[MATERIALS PROVIDED Boundary: Start]
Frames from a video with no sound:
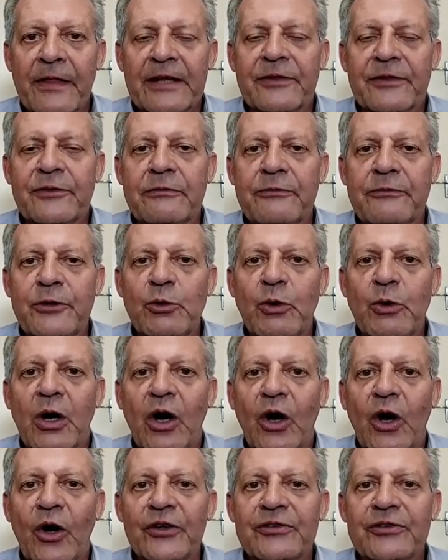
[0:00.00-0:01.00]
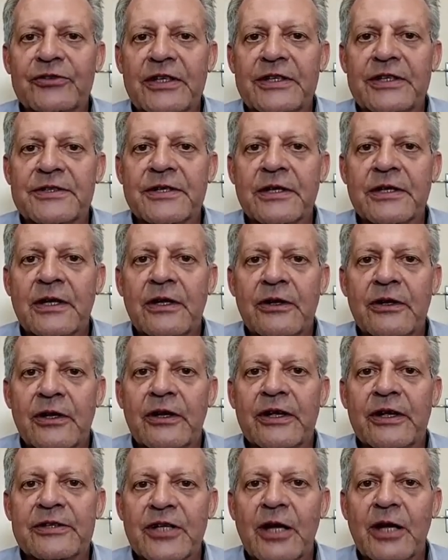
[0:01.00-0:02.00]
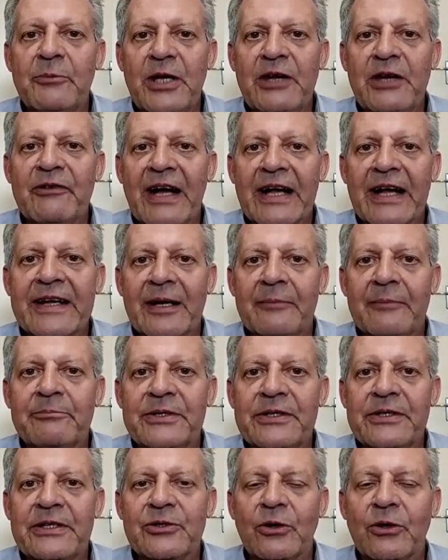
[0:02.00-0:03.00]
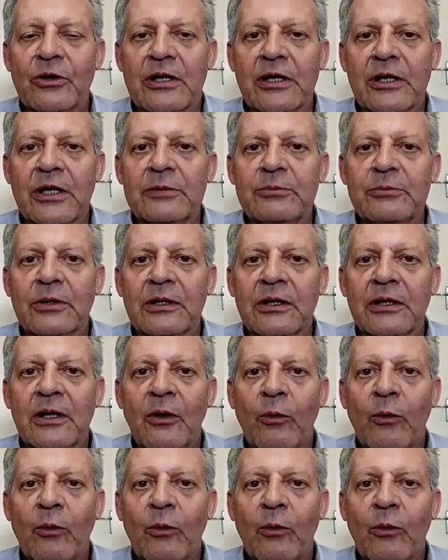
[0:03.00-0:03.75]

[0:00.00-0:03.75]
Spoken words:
viewer asked is, so many of our companies are global,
[MATERIALS PROVIDED Boundary: End]
EXERCISE DESCRIPTION ▸
Print, without pictures, exactly the lines from the one containing "[0:00.00-0:01.00]" through the final line of the records above.

ANSWER FOR THE TASK ▸
[0:00.00-0:01.00]
[0:01.00-0:02.00]
[0:02.00-0:03.00]
[0:03.00-0:03.75]

[0:00.00-0:03.75]
Spoken words:
viewer asked is, so many of our companies are global,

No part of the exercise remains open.